The question becomes, then, how do academic geographers enter in to these developments?  How do we re-implicate ourselves?  My own approach has been to continue to invest in what I have termed a ‘vigilant openness’ towards this technology -- to approach it in non-deterministic ways while remaining cautious of the multiple co-implications.  In doing so, I want to develop two concepts to help understand the spatio-temporal constraints on social networking.  The first, ‘conspicuous mobility’, recognizes that many location-based services (LBS) for mobile devices cater to those who want to make known, or publish, their location and movement to those in their social network.  However, the second, ‘digital frontier’, notes that the use of LBS for social networking is a limited activity.  Those at the margins of this movement in social-spatial networking constitute a digital frontier -- where opportunities exist to alter the motivations and practices of mobile spatial data collection and publishing.  It is at this digital frontier that I see great promise for a potentially radical neogeography -- to leverage the increasing proliferation of Internet-based social media towards important social-economic and environmental objectives.

References
Anderson, Ben, and Paul Harrison, eds. 2010. Taking-place : non-representational theories and geography. Farnham, Surrey, England ; Burlington, VT: Ashgate.

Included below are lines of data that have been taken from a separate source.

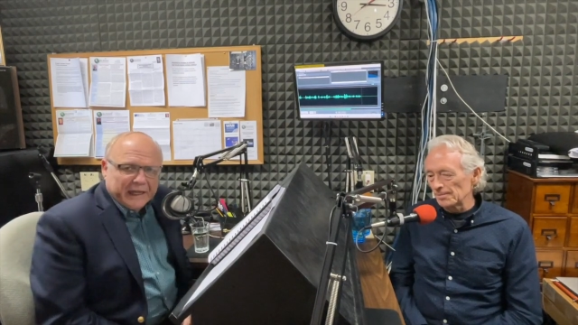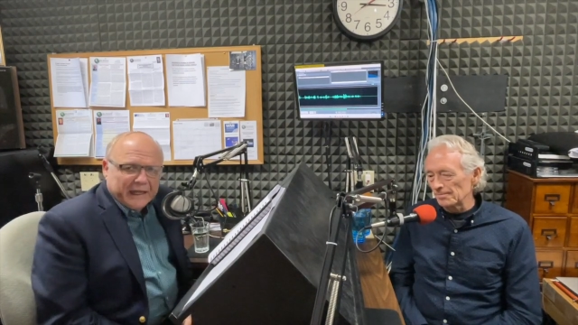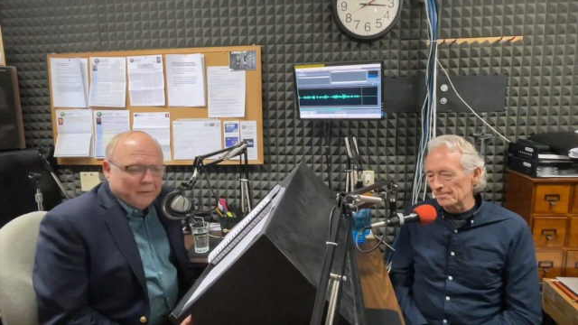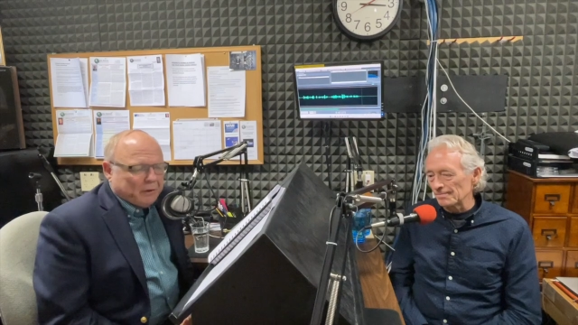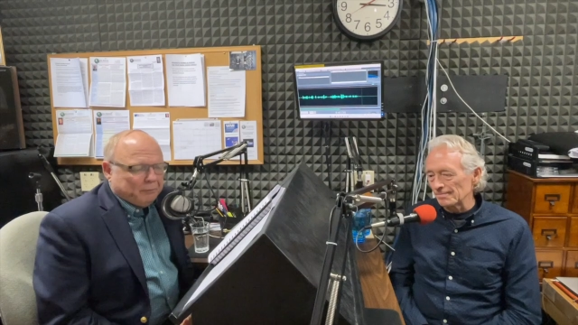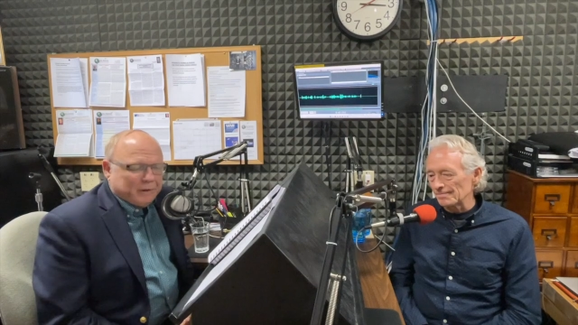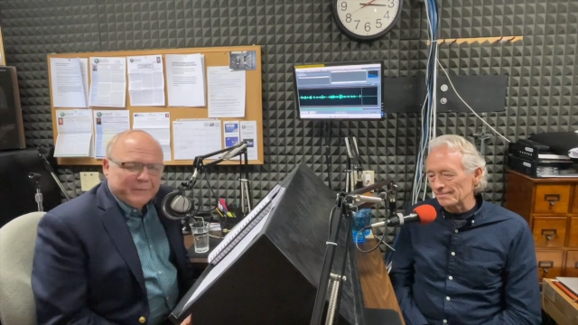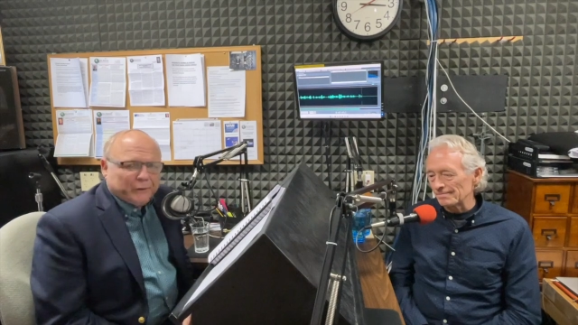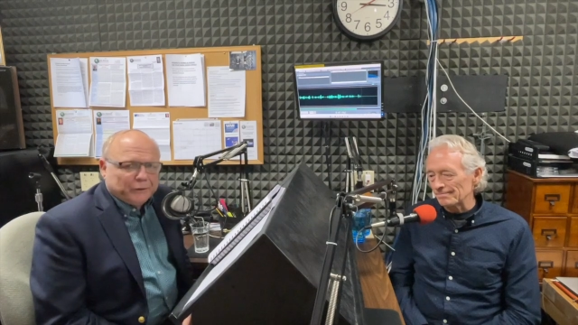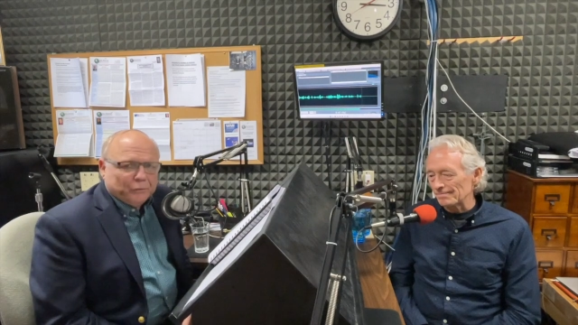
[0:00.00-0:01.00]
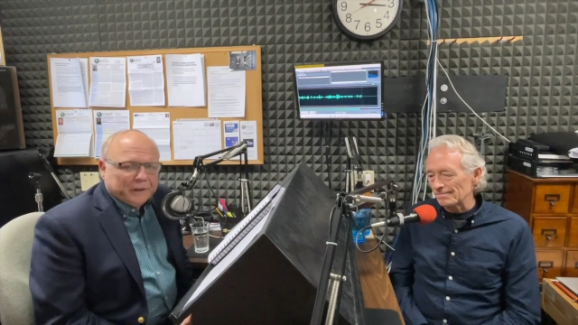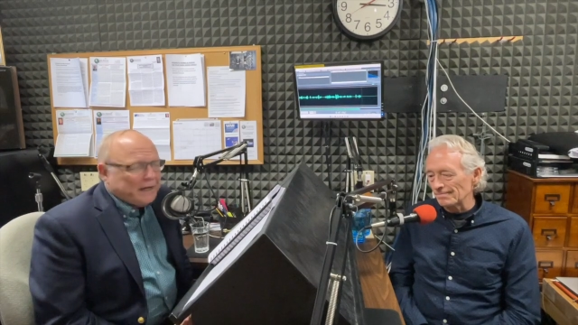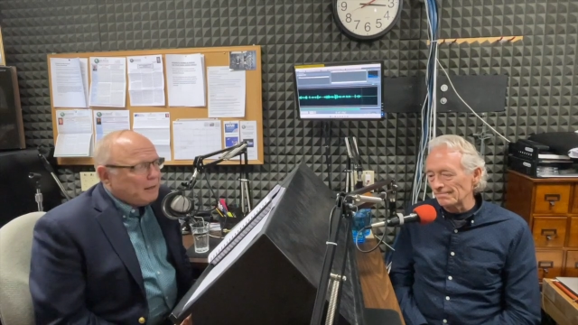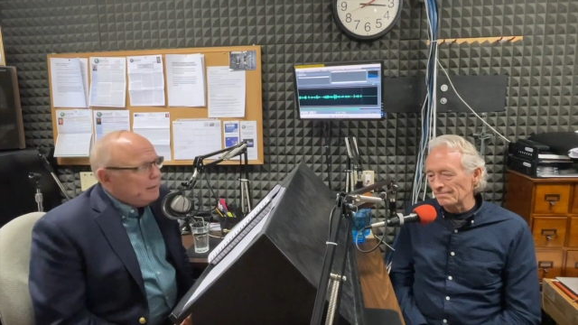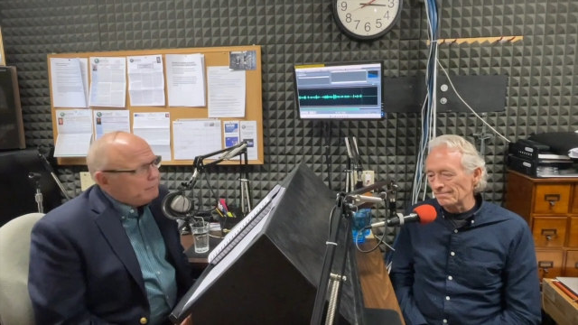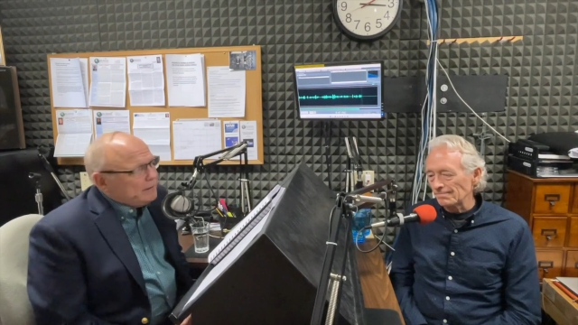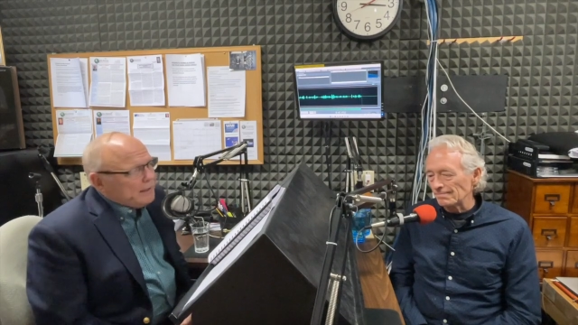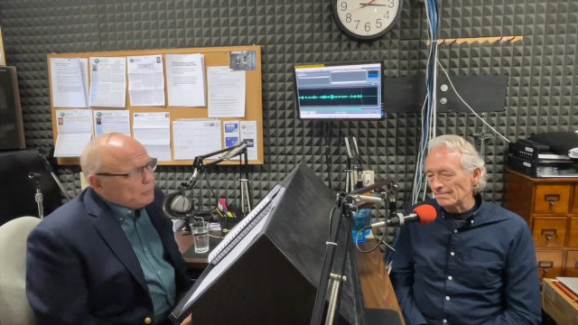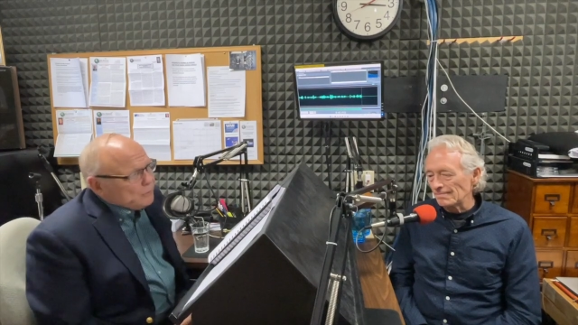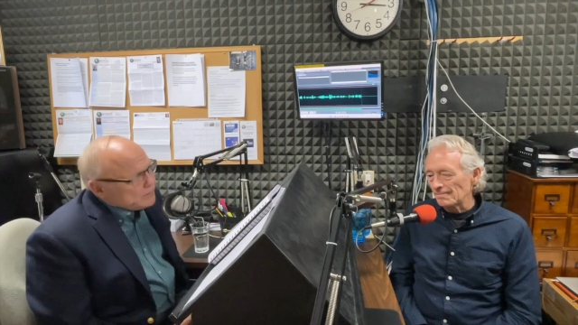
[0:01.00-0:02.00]
Speaker 1: but people don't care if they
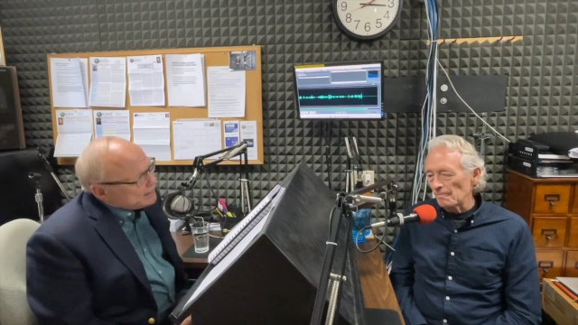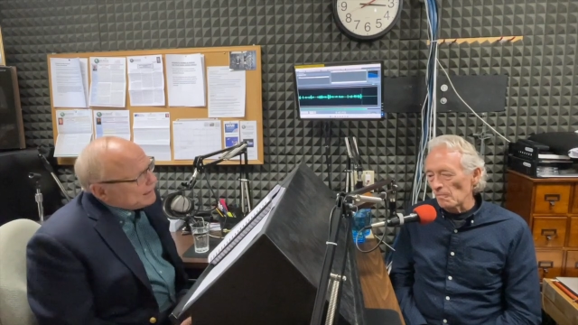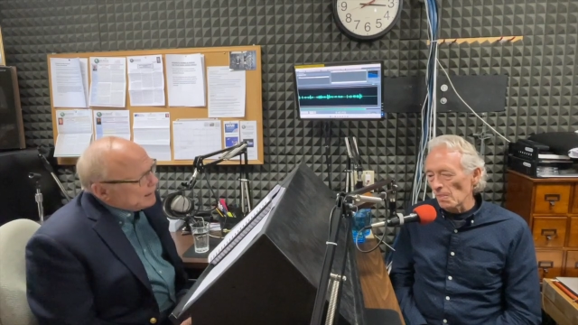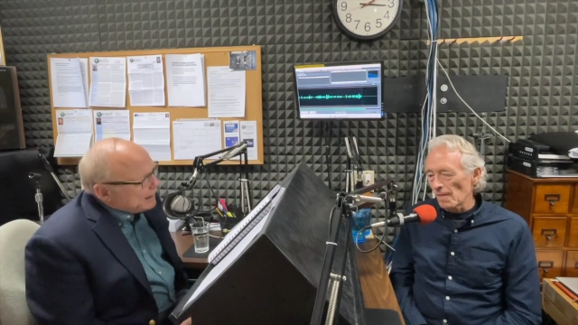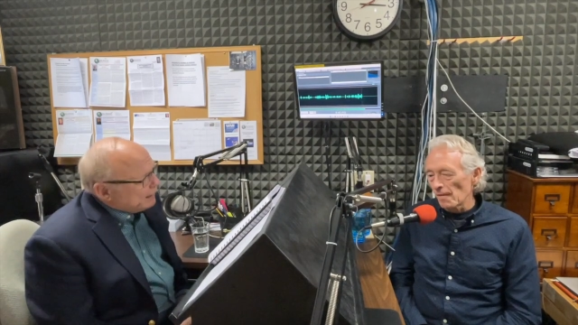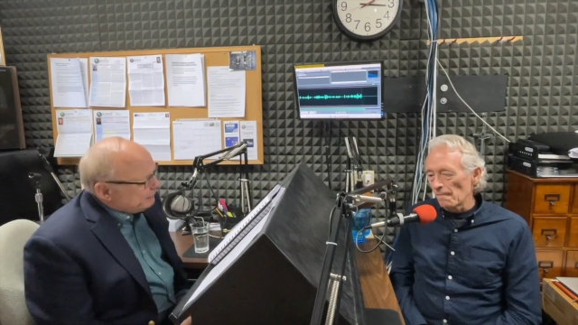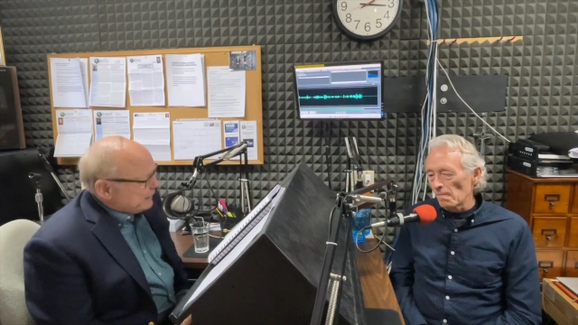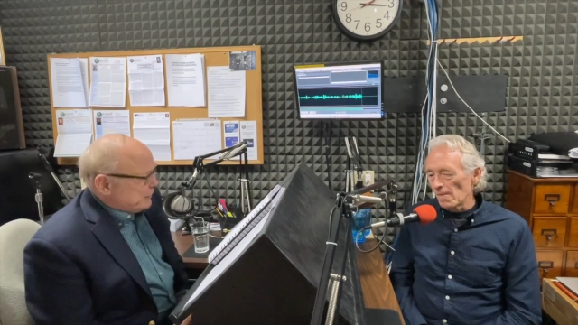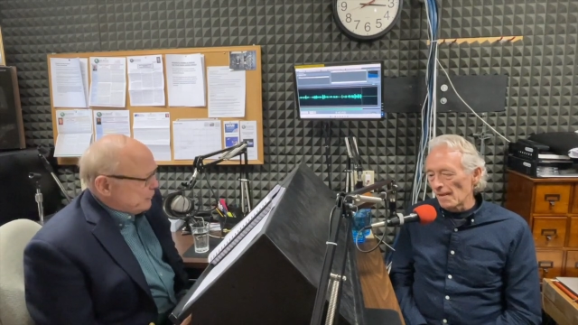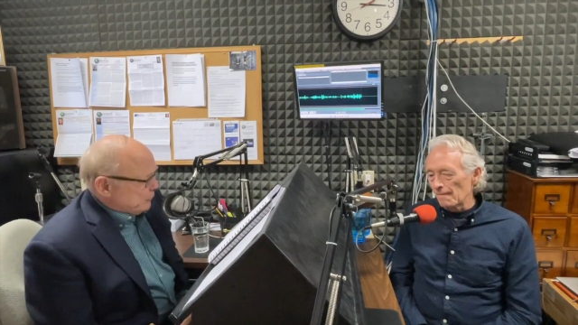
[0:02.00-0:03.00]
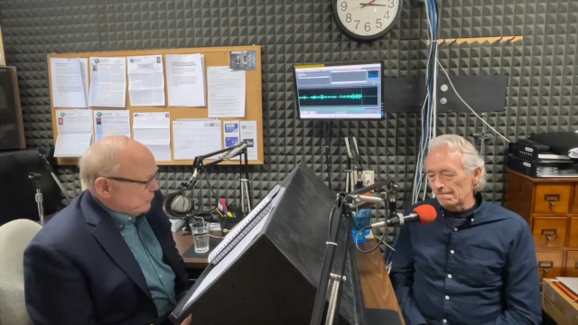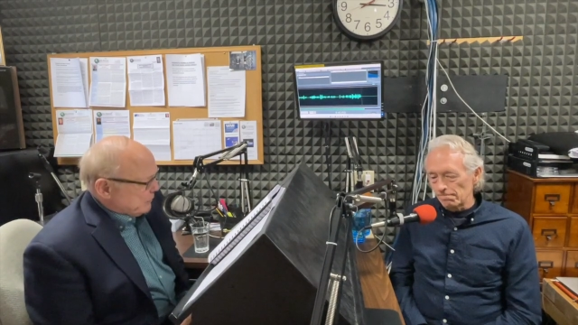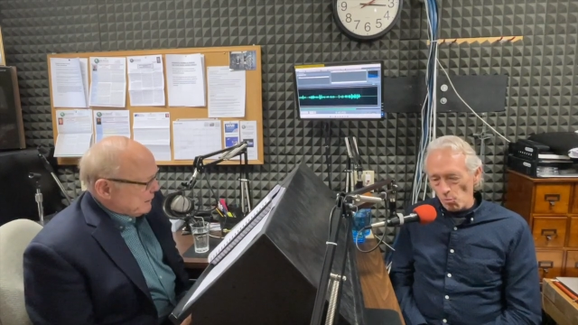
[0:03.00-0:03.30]
don't see love in you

Halberstam, Judith, and Ira Livingston, eds. 1995. Posthuman bodies, Unnatural acts. Bloomington: Indiana University Press.

Haraway, Donna Jeanne. 1991. Simians, cyborgs, and women : the reinvention of nature. New York: Routledge.

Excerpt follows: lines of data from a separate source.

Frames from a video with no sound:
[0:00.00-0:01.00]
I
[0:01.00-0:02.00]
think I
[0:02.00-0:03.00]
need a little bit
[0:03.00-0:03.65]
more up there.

Haraway, Donna Jeanne. 1997. Modest_Witness@Second_Millennium. FemaleMan©_Meets_OncoMouse™: feminism and technoscience. New York: Routledge.

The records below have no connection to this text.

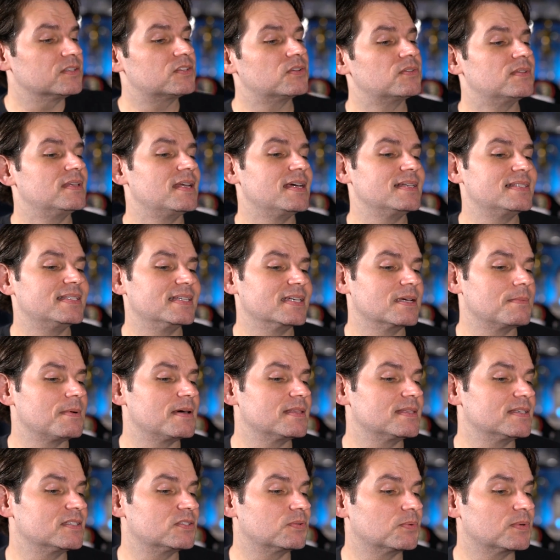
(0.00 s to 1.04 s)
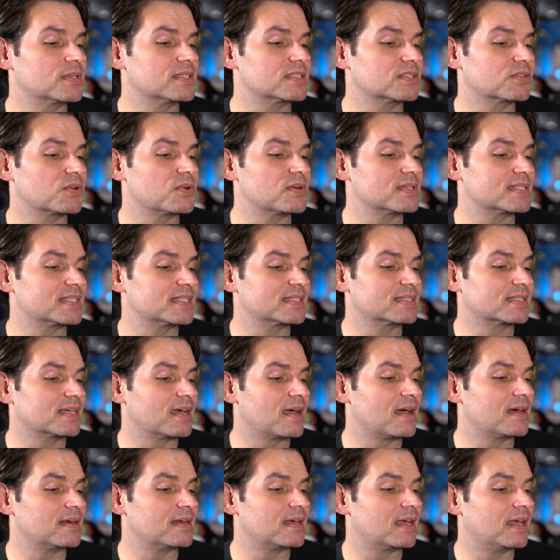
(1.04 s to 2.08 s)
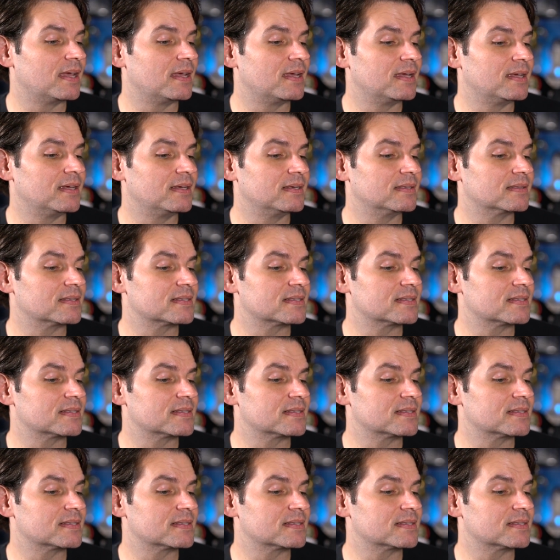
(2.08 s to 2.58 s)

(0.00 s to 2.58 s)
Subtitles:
So the nice thing about this one is, of course, it's got a,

Hayles, N. Katherine. 1999. How we became posthuman : virtual bodies in cybernetics, literature, and informatics. Chicago, Ill.: University of Chicago Press.

Hayles, N. Katherine. 2005. My mother was a computer : digital subjects and literary texts. Chicago: University of Chicago Press.

Lorimer, Hayden. 2005. Cultural geography: the busyness of being 'more-than-representational'. Progress in Human Geography 29 (1):83-94.

Turkle, Sherry, ed. 2007. Evocative objects : things we think with. Cambridge, Mass.: MIT Press.

Turner, Andrew J. 2006. Introduction to Neogeography, O'Reilly Short Cuts: O'Reilly.

Whatmore, Sarah. 2006. Materialist returns: practising cultural geography in and for a more-than-human world. Cultural Geographies 13:600-609.

Wilson, Matthew W. 2009. Cyborg geographies: Towards hybrid epistemologies. Gender, Place and Culture 16 (5):499-516.